***Dentro de mim, métodos antigos para "ensinar a lição" ***
Minha raiva me enche de razão. Toda vez que me sinto
injustiçada é como se eu recebesse uma autorização para
ser cruel. Tenho vontade de ferir até que a outra pessoa
se arrependa, até que ela perceba o tamanho do erro.
Parece didático que cada pisada na bola mereça uma punição.
O castigo deve ser ruim o suficiente para que garantir que
aquilo nunca mais se repita. A ofensa justifica a minha
vontade de vingança.
Mas isso é só num segundo estágio. Primeiro, a raiva me
rouba as palavras. Sem qualquer possibilidade de articular
meus pensamentos, eu choro. Demoro a acreditar que está
mesmo acontecendo. Queria ser dessas que quebram coisas
na parede, mas a agressividade não faz parte do meu instinto.
Choro até cansar. Depois, ai de quem estiver por perto.
Sou sincera muito além do que a educação permite.
Enfio a unha em cada defeito alheio, despejo tudo o que me
incomoda de uma vez só. Distorço as situações a meu favor e ,
claro, não saio impune. Cada acusação é rebatida na mesma
medida. A discussão engrossa. Saio despedaçada e, despedaçada,
eu me fecho.
Remôo todas as cenas incessantemente e sinto que o amor
vai secando de mim. Azedo por inteiro. Chego a pensar que não
vai me fazer falta, mas no fundo sei que me engano. Porque raiva
não é rancor. Raiva passa. E quando vai embora deixa um rombo
enorme, um buraco que ajudei a cavar.
Na esperança de provocar arrependimento, eu mesma
digo coisas de que me arrependo e faço coisas das quais não me
orgulho. Confundo justiça com equilíbrio: dou o troco, magoo igual.
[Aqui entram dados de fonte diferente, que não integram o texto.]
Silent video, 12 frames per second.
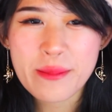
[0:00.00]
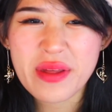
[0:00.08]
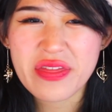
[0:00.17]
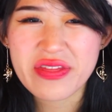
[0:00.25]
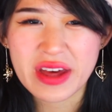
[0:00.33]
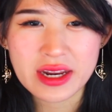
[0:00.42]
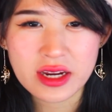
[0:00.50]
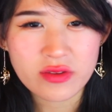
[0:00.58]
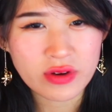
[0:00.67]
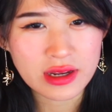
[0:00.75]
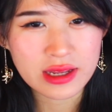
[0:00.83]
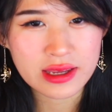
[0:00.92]

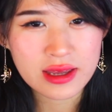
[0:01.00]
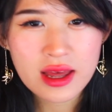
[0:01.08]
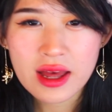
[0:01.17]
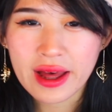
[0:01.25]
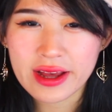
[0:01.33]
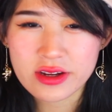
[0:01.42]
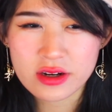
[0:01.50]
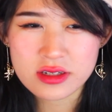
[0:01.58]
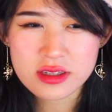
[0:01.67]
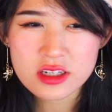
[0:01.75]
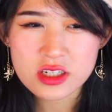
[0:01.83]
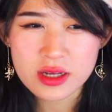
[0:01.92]
Pathetic, really. I go
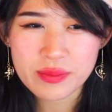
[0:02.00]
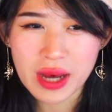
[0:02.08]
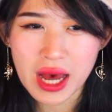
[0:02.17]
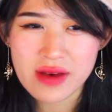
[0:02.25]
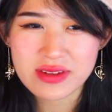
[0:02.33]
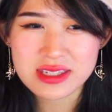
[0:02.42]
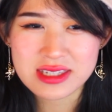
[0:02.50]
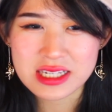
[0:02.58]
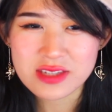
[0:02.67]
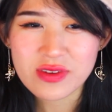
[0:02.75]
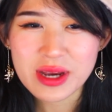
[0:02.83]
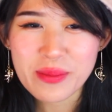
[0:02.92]
to the gym, I have a
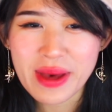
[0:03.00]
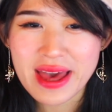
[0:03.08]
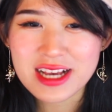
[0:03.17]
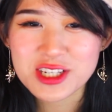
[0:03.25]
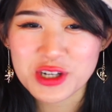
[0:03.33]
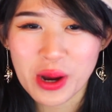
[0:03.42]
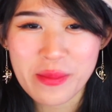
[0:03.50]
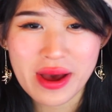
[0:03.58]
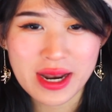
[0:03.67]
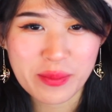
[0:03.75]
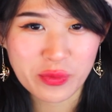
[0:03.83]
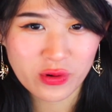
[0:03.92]
six-figure paying job,
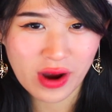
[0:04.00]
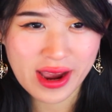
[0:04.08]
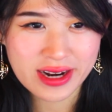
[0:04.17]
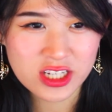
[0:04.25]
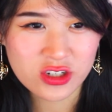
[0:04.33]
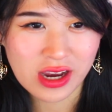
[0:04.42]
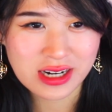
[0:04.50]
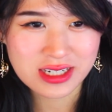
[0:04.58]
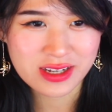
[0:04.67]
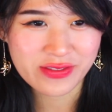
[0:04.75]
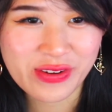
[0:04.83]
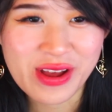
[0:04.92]
and I'm quite
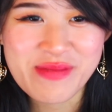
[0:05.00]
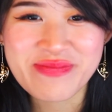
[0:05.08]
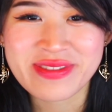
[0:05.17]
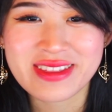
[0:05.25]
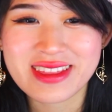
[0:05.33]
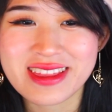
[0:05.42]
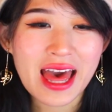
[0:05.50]
attractive.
Confortável reclamar de impaciência e intolerância quando todos
os defeitos estão do outro lado. Às vezes, me falta espelho; às vezes
me falta gratidão...
*** Em Santa Catarina, a raiva matou mais que o tráfico no primeiro
semestre de 2009. Os crimes passionais somados aos assassinatos
por desavenças tiraram a vida de 75 pessoas. As drogas levaram 45.